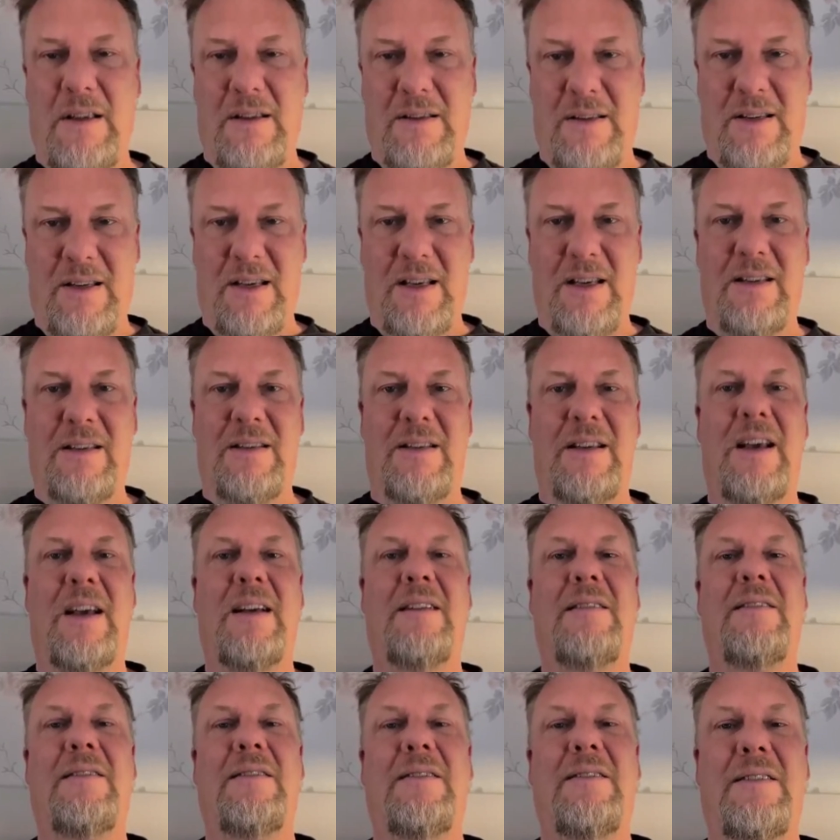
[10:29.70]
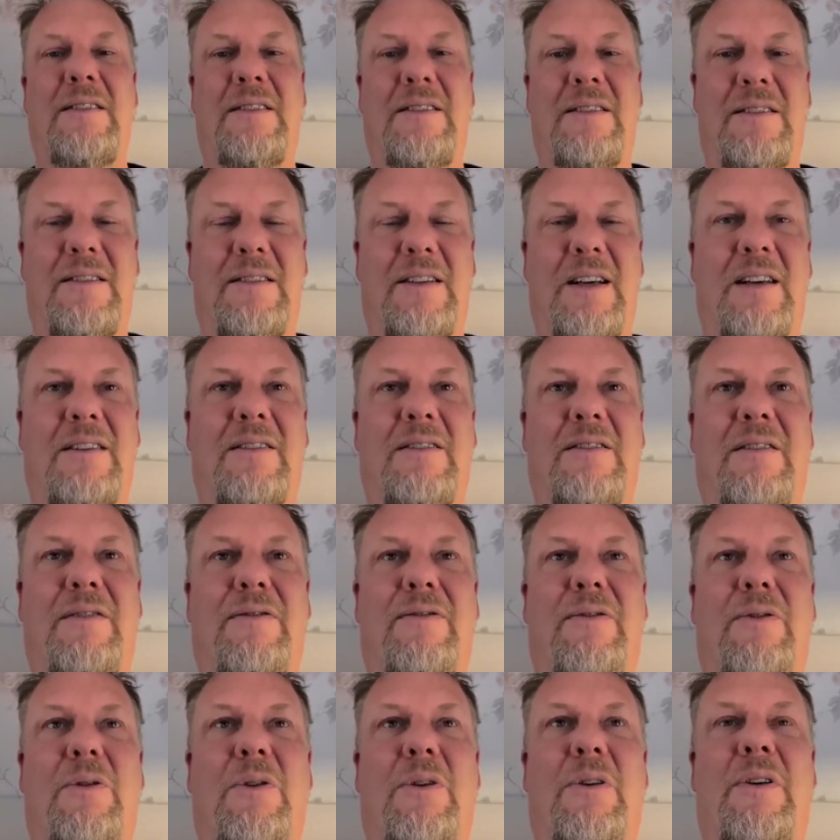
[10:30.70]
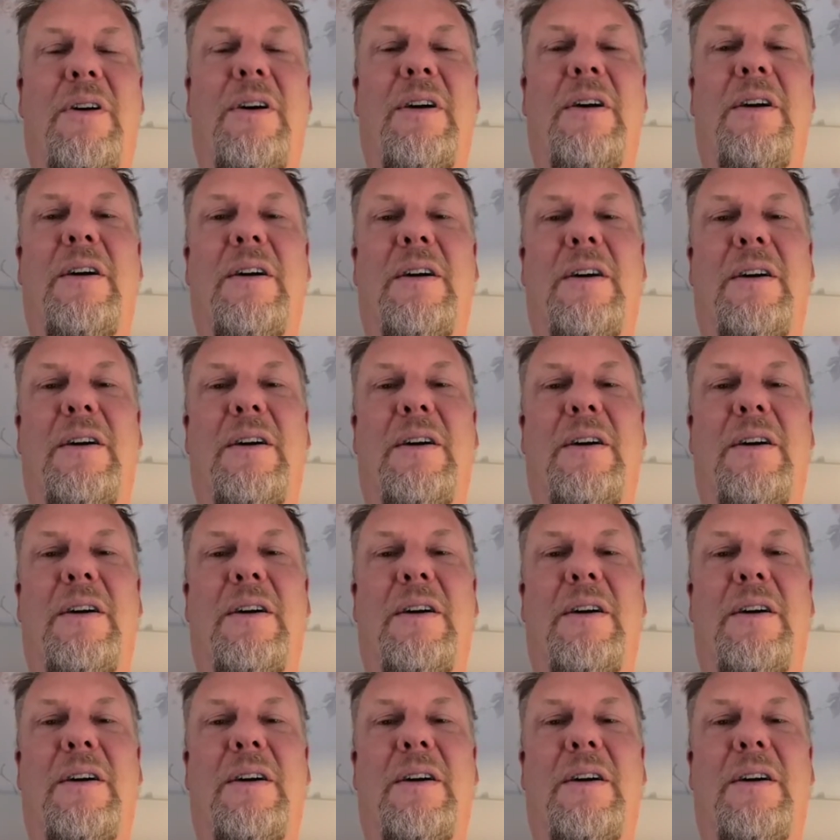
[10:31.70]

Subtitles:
CCS64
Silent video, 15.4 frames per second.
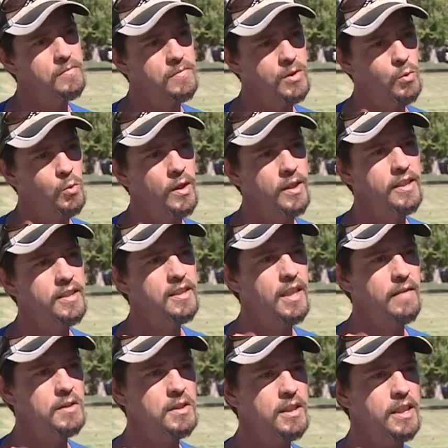And the one that's
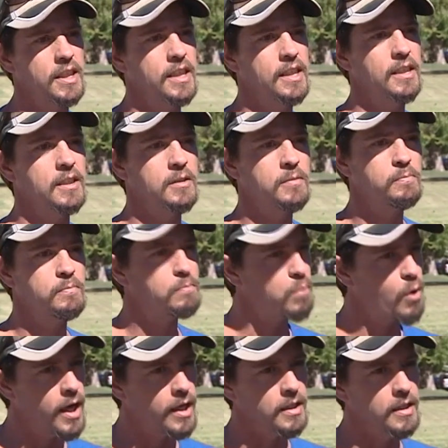17 is
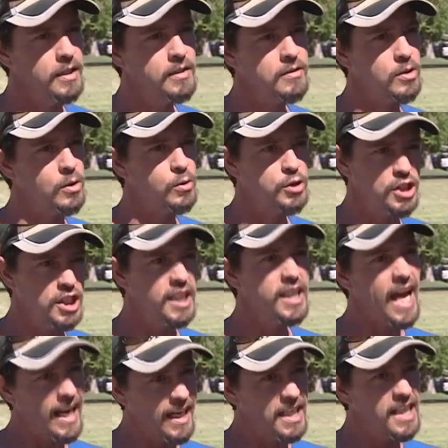pregnant, so she
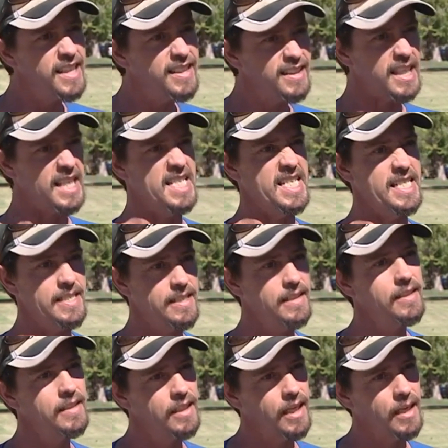kind of needs to eat.
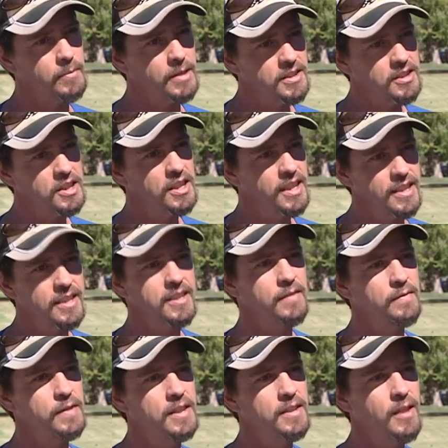I mean, she needs to
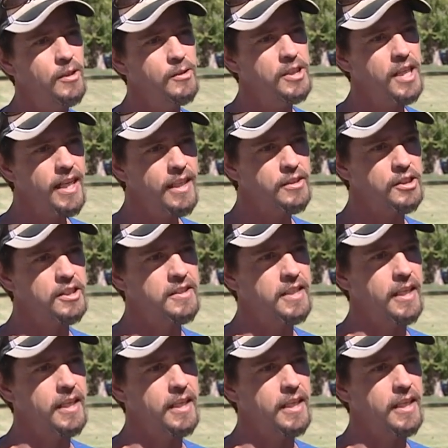feed her child she's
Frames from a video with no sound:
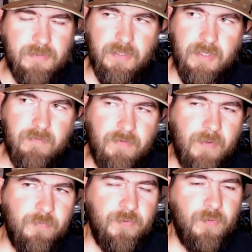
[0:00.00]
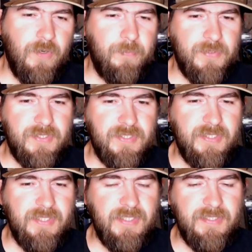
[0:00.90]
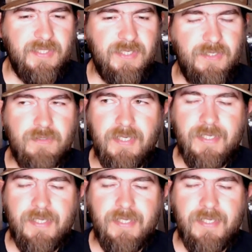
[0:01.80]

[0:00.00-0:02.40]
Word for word: Uh, if I'm throwing up at a six X D,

-*-

* _INSTRUCTIONS TO FOLLOW_
Set down the material exactly as given, but print none of the pictures.

* _SOLUTION TO THE PROBLEM_
[10:29.70]
[10:30.70]
[10:31.70]

Subtitles:
CCS64
Silent video, 15.4 frames per second.
And the one that's
17 is
pregnant, so she
kind of needs to eat.
I mean, she needs to
feed her child she's
Frames from a video with no sound:
[0:00.00]
[0:00.90]
[0:01.80]

[0:00.00-0:02.40]
Word for word: Uh, if I'm throwing up at a six X D,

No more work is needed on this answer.